La presidenta Claudia Sheinbaum Pardo caminó desde Palacio Nacional hasta la sede de la Suprema Corte de Justicia de la Nación, donde fue recibida por las ministras y los ministros antes de iniciar el informe de Hugo Aguilar Ortiz.
El encuentro reunió a representantes de los tres poderes y conmemoró el primer año de la nueva integración del máximo tribunal, surgida de la elección judicial de 2025.
Durante su mensaje, Hugo Aguilar aseguró que “se acabaron los privilegios” y presentó los resultados de las medidas de austeridad, transparencia y reorganización interna. Informó que recibieron mil 479 asuntos de la anterior Corte y únicamente permanecen pendientes 44, algunos iniciados desde 2014 y 2015.

También dio a conocer que encontraron 3 mil 177 promociones sin atender, 345 asuntos sin tramitar, 3 mil expedientes que no habían sido enviados al archivo y alrededor de 20 mil registros pendientes de depuración.
En materia de defensoría pública, señaló que se abrieron 12 casas de asesoría jurídica intercultural y fueron atendidas 57 mil 659 solicitudes. Además, 2 mil 202 personas recuperaron su libertad mediante el programa de preliberaciones.

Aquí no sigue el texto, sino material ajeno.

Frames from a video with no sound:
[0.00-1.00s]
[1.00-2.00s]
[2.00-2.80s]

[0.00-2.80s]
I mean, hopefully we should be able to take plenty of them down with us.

Aguilar destacó resoluciones sobre violencia vicaria, aborto seguro, atención de menores con discapacidad, adopción, derechos de las personas cuidadoras y protección de la diversidad sexual. También informó que se realizaron encuentros en 10 estados con 965 autoridades de 664 comunidades pertenecientes a 23 pueblos indígenas.
A pesar de estos resultados, la percepción ciudadana continúa dividida. Algunas personas respaldan que ministras, ministros, jueces y magistrados sean elegidos mediante el voto popular; otras cuestionan la independencia de la Corte y su cercanía con el Gobierno.

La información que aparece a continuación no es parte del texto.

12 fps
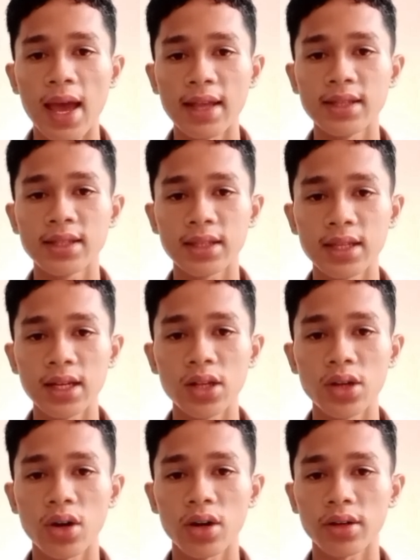and
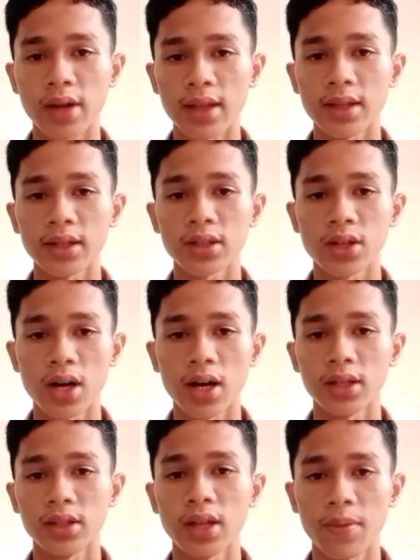steal your credit
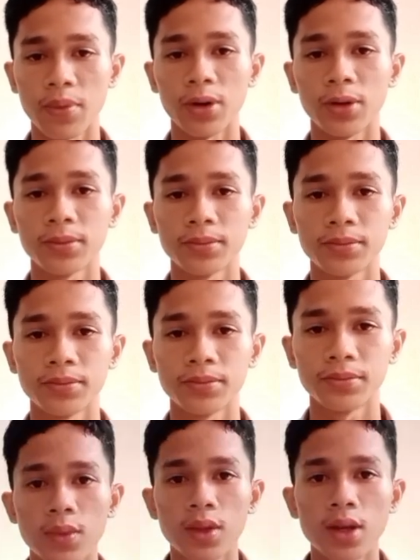card number.
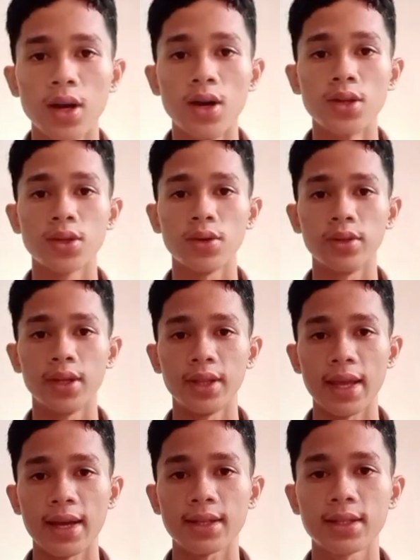So the
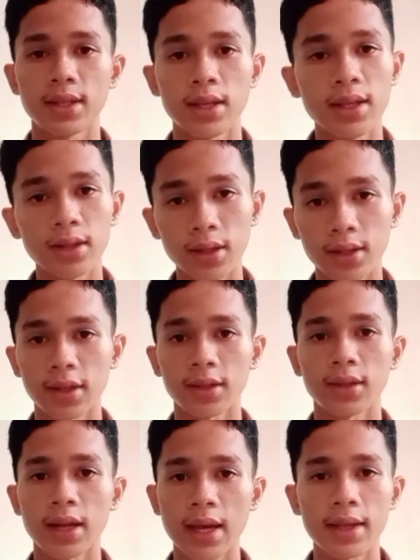next internet
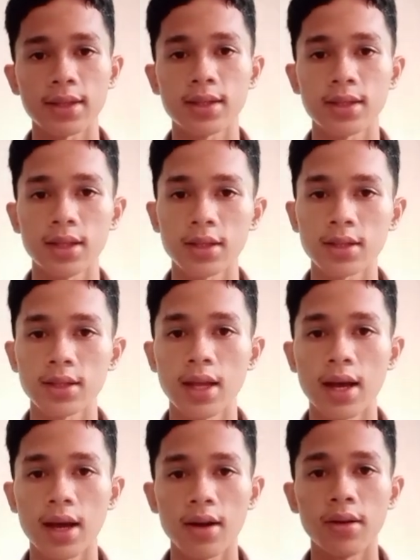threat is the
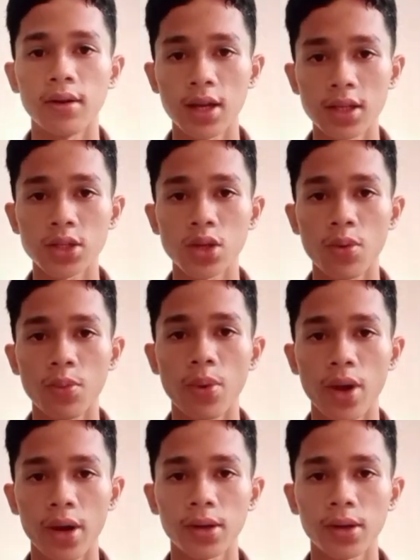ransomware.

La elección judicial de 2025 dejó temas sin resolver. La baja participación, las boletas complicadas, el desconocimiento de numerosas candidaturas y la distribución de los llamados “acordeones” provocaron dudas sobre el proceso.
También falta conocer los resultados de la reforma en juzgados y tribunales, donde la población enfrenta procesos prolongados, altos costos, corrupción y dificultades para hacer cumplir las resoluciones. El cambio deberá reflejarse en la atención que reciben las víctimas, las mujeres violentadas, las familias despojadas y las comunidades indígenas.
La renovación del Poder Judicial todavía no concluye. La segunda etapa para elegir jueces y magistrados, programada inicialmente para 2027, fue trasladada al domingo 4 de junio de 2028, para evitar que coincidiera con las elecciones intermedias y reducir la cantidad de cargos y boletas en una misma jornada.
El primer año deja resultados, pero la nueva Corte deberá acreditar su independencia y cercanía con la población mediante sus sentencias. Ahí estará la verdadera evaluación de la reforma judicial.